Moneybox

The Math of Upward Mobility

Lawrence Summers has an op-ed on a policy recommendation for improving equality of opportunity I largely agree with, but he makes a mathematical error that I see commonly in discussions of economic mobility:

The number of children not born into the top 1 percent who move into it must equal the number of children born into the top 1 percent who move out of it over their lifetimes.

The suppressed assumption here is that society is demographically static, with no entry and no exit and equal numbers of children born to households all across the income spectrum. This does not hold as a general matter. The great UC Davis economic historian Gregory Clark, for example, has shown that England in the centuries before the Industrial Revolution was characterized by a strong undercurrent of downward social mobility. The reason is simple: Richer households had more surviving children than poorer households and there was little international migration. The result was that most sons grew up to occupy a lower relative economic position than their father.

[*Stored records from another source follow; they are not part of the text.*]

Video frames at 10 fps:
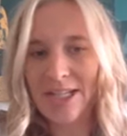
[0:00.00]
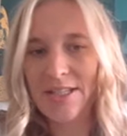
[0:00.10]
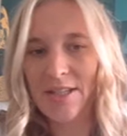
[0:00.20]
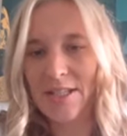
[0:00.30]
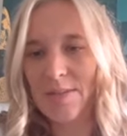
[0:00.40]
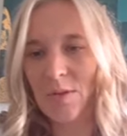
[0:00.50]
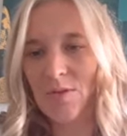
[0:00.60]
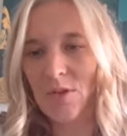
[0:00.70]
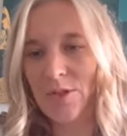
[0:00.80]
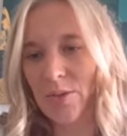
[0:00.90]
so this moved
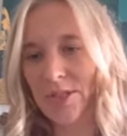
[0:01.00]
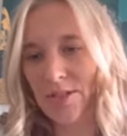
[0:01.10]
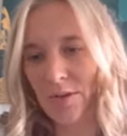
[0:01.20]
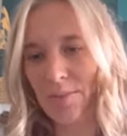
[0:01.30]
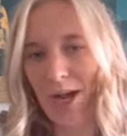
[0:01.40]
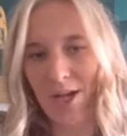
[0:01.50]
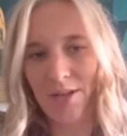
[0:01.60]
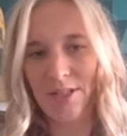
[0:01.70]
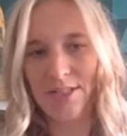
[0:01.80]
on to a different part of the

The demographics of the modern-day United States are probably not the same as those of medieval England. A high share of the positions at the bottom of the U.S. economic spectrum are occupied by people whose parents weren’t in the United States at all. Consequently if we look at babies born in the 10th to 20th percentiles in the 1970s and ask where they are today, I’d imagine you’d see more above the 20th percentile than below the 10th percentile because all these new people have flooded in. I have no idea whether households in the top 1 percent of the population have more or fewer than 1 percent of the children, but knowing the answer to that question is important to determining whether there are net inflows or outflows. And ultimately the directionality of relative economic mobility is going to be driven much more by demographic structure than by anything related to tax policy or education or anything else.

This is just one of several reasons why I think discussions about opportunity, which are important, should not get too mixed up with discussions about inequality, which are also important. We ought to aspire to have an educational system in which kids pretty consistently end up with more and better schooling than their parents had, but we shouldn’t think this guarantees an economically egalitarian outcome or consistently upward social and economic mobility.